TASK ITEM: Set every entry below down once more, exactly as it stands, without images.

SOURCE MATERIAL:
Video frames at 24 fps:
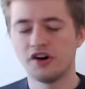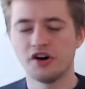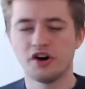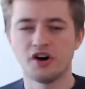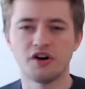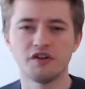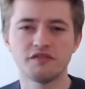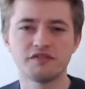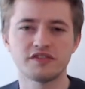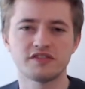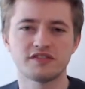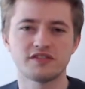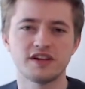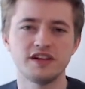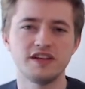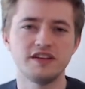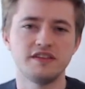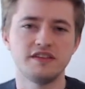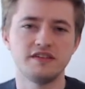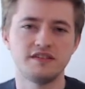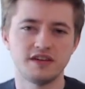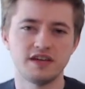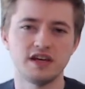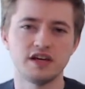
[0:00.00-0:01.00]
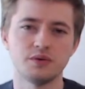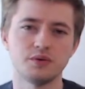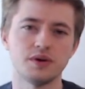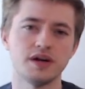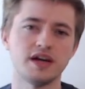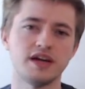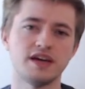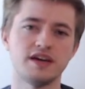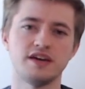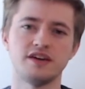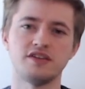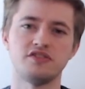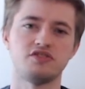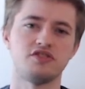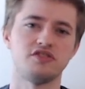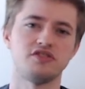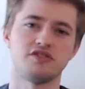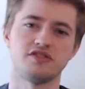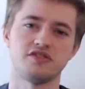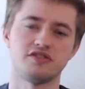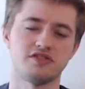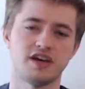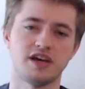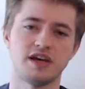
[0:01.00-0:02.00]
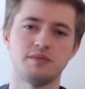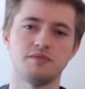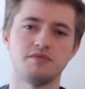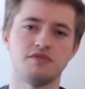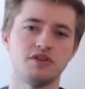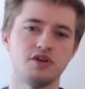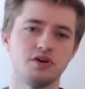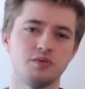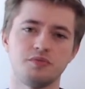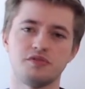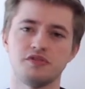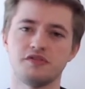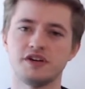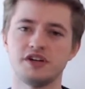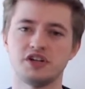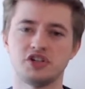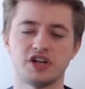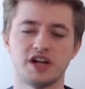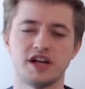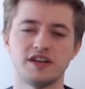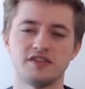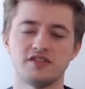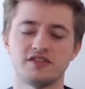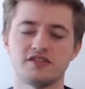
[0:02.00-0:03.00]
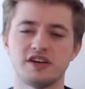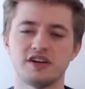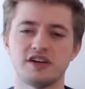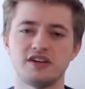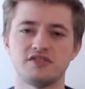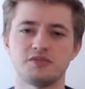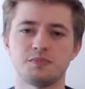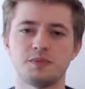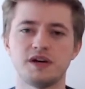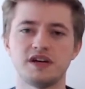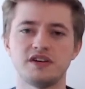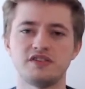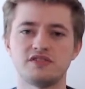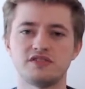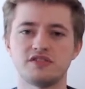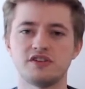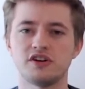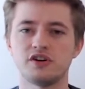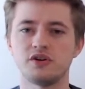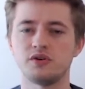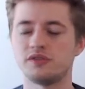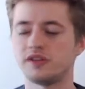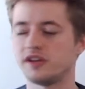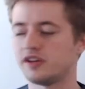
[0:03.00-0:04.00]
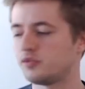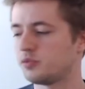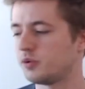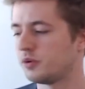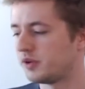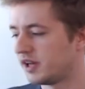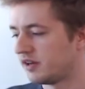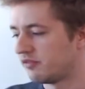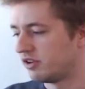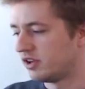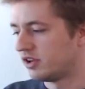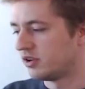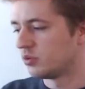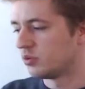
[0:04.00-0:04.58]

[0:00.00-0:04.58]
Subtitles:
Obviously the DOA is just the same for the observation and the state space, so that's why we have a little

FINISHED EXERCISE:
Video frames at 24 fps:
[0:00.00-0:01.00]
[0:01.00-0:02.00]
[0:02.00-0:03.00]
[0:03.00-0:04.00]
[0:04.00-0:04.58]

[0:00.00-0:04.58]
Subtitles:
Obviously the DOA is just the same for the observation and the state space, so that's why we have a little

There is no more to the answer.